▶ PROBLEM REQUIREMENTS:
Return, word for word, every line starting at the line with "[0:02.00-0:03.00]" and ending at the final line of the entries; skip the pictures.

☆ ☆ ☆

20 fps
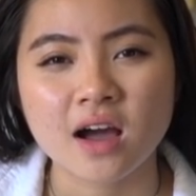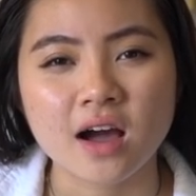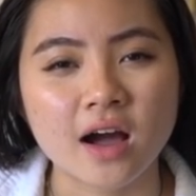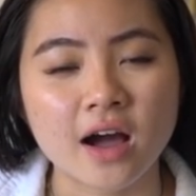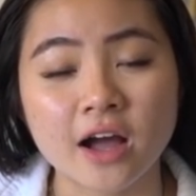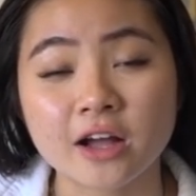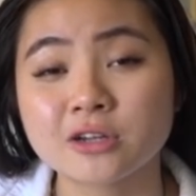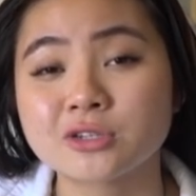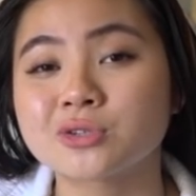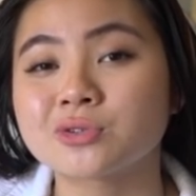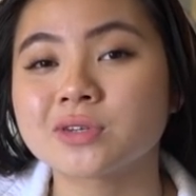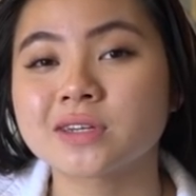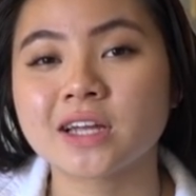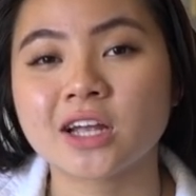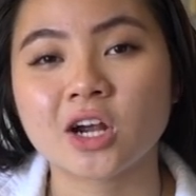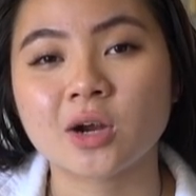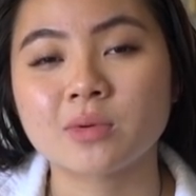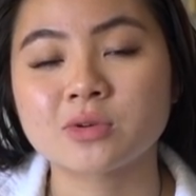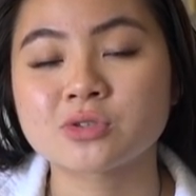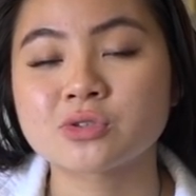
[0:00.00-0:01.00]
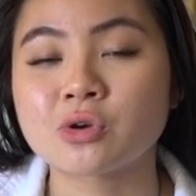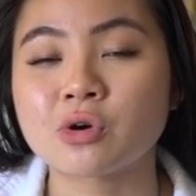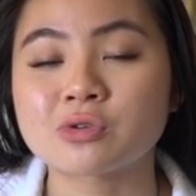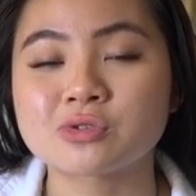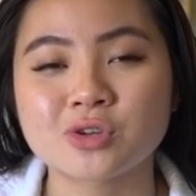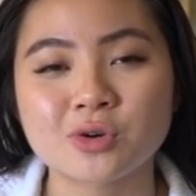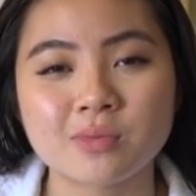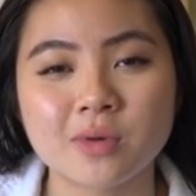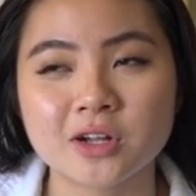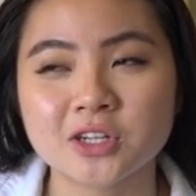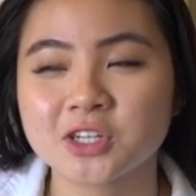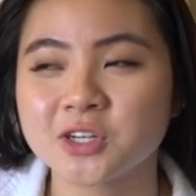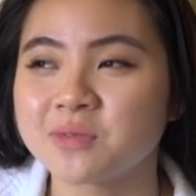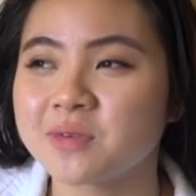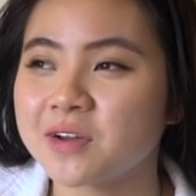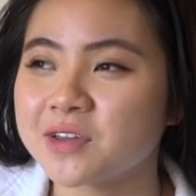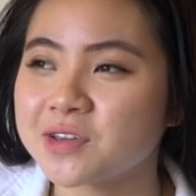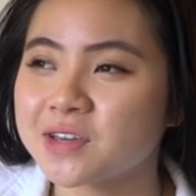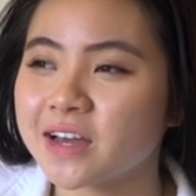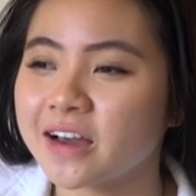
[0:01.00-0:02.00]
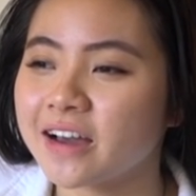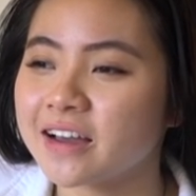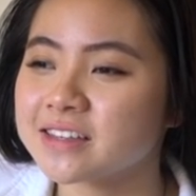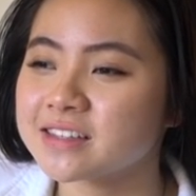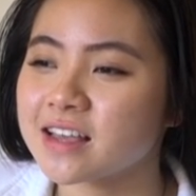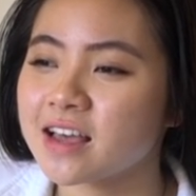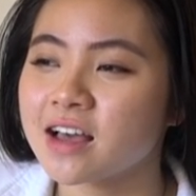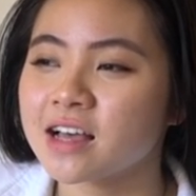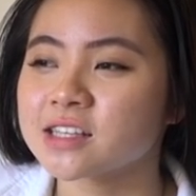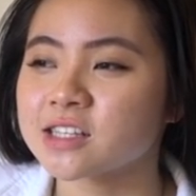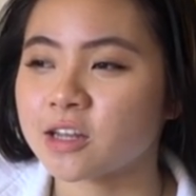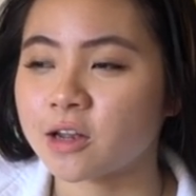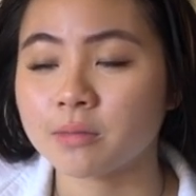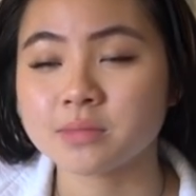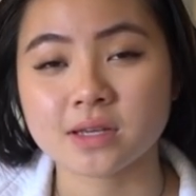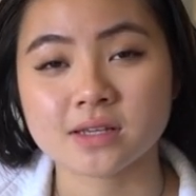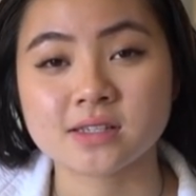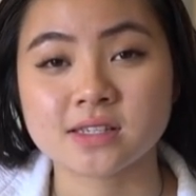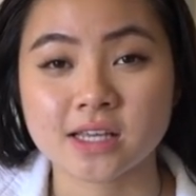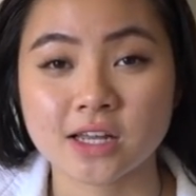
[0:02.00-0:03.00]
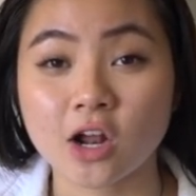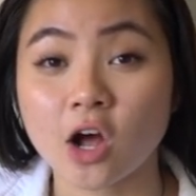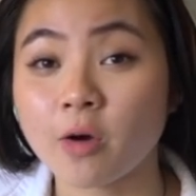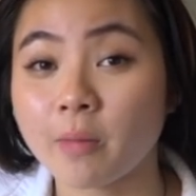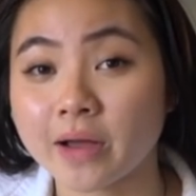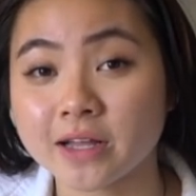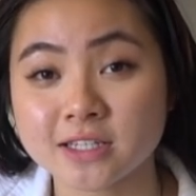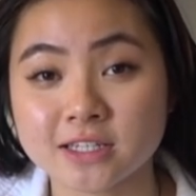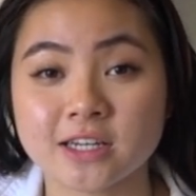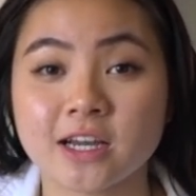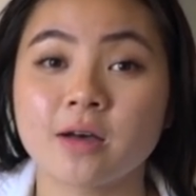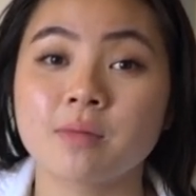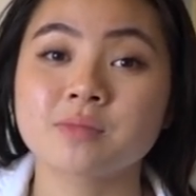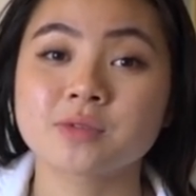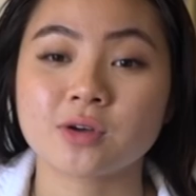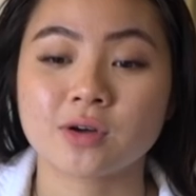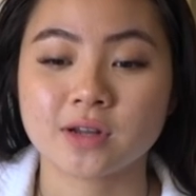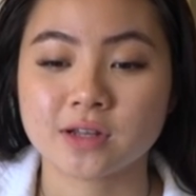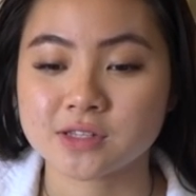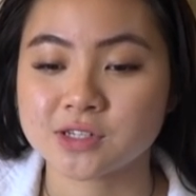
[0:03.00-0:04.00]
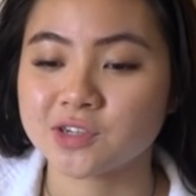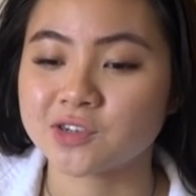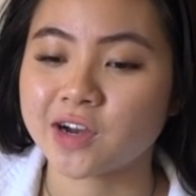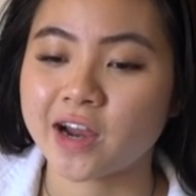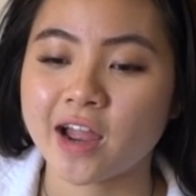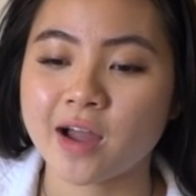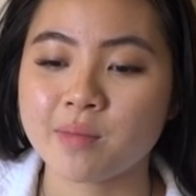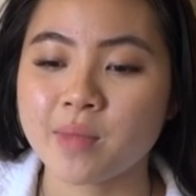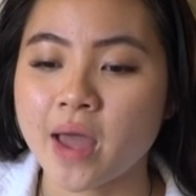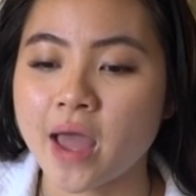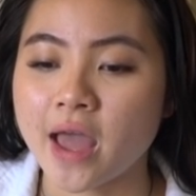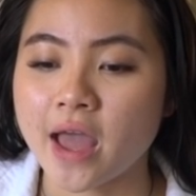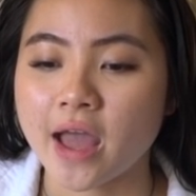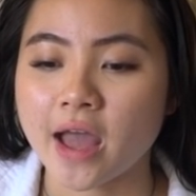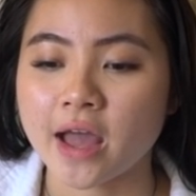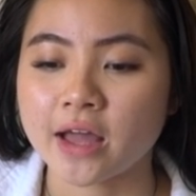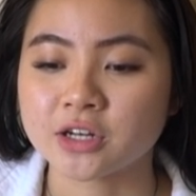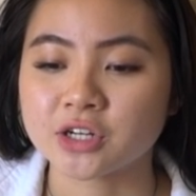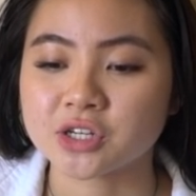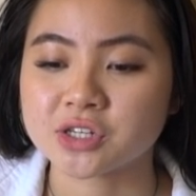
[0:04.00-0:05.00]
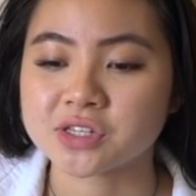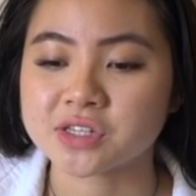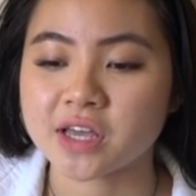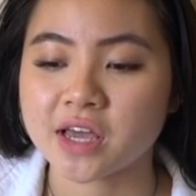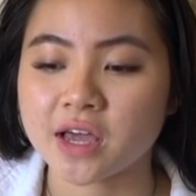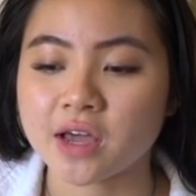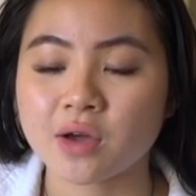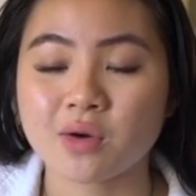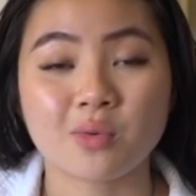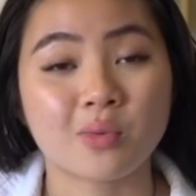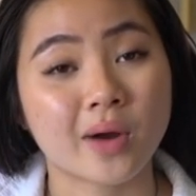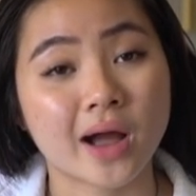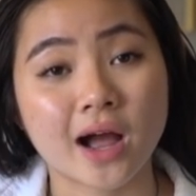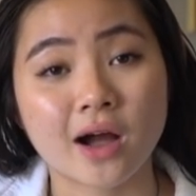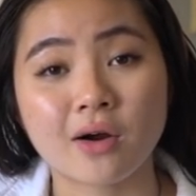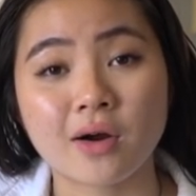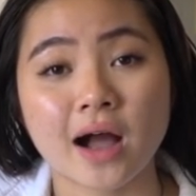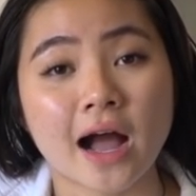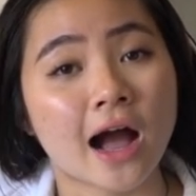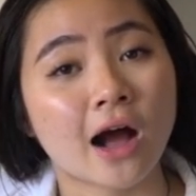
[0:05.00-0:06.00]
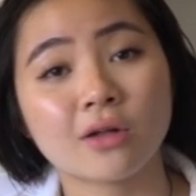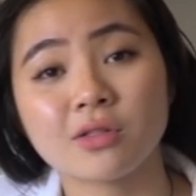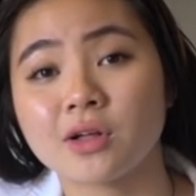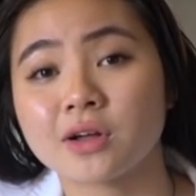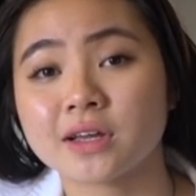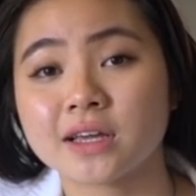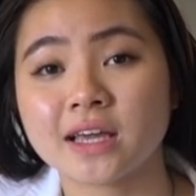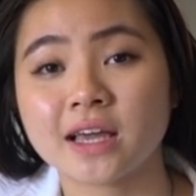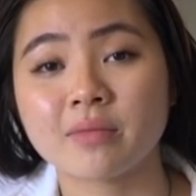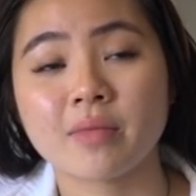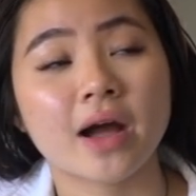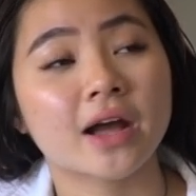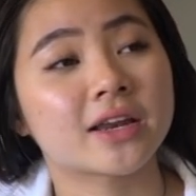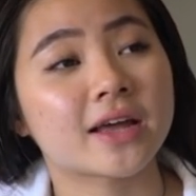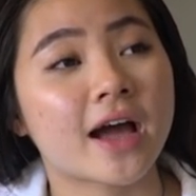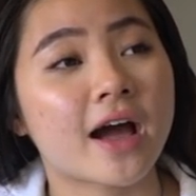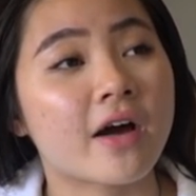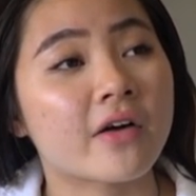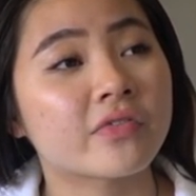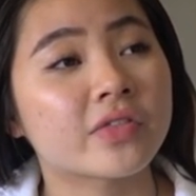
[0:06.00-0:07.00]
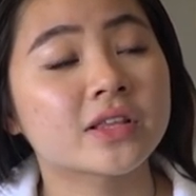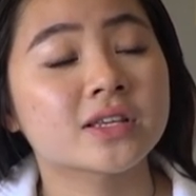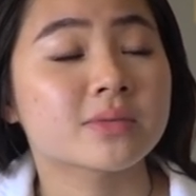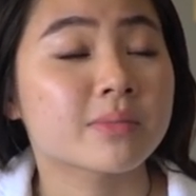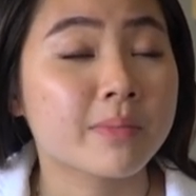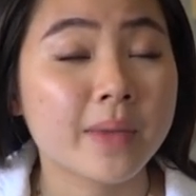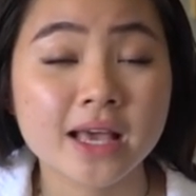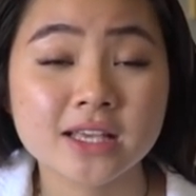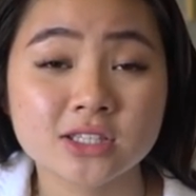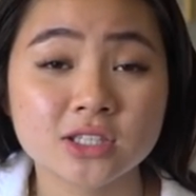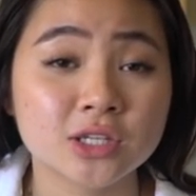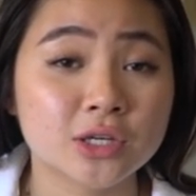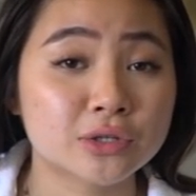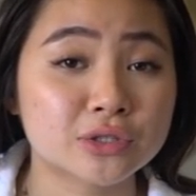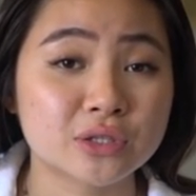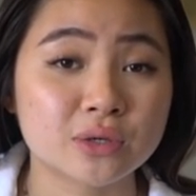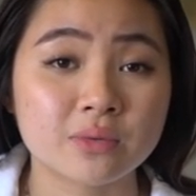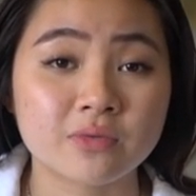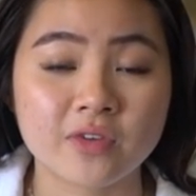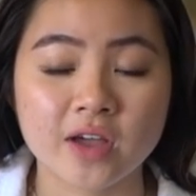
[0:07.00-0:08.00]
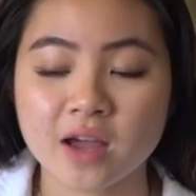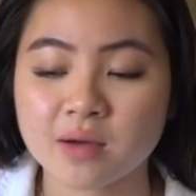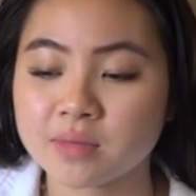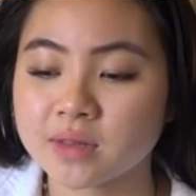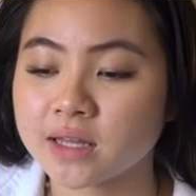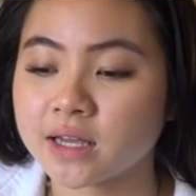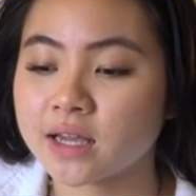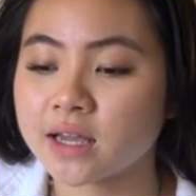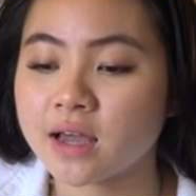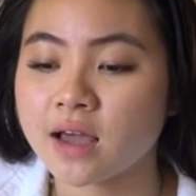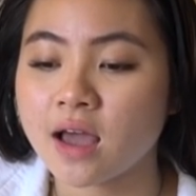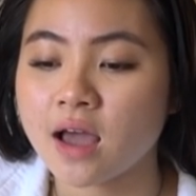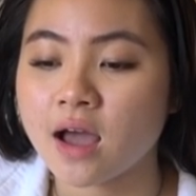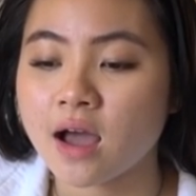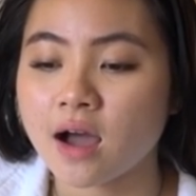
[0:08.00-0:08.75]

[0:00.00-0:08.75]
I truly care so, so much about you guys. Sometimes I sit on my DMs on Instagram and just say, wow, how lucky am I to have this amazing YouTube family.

☆ ☆ ☆

▶ FINAL ANSWER:
[0:02.00-0:03.00]
[0:03.00-0:04.00]
[0:04.00-0:05.00]
[0:05.00-0:06.00]
[0:06.00-0:07.00]
[0:07.00-0:08.00]
[0:08.00-0:08.75]

[0:00.00-0:08.75]
I truly care so, so much about you guys. Sometimes I sit on my DMs on Instagram and just say, wow, how lucky am I to have this amazing YouTube family.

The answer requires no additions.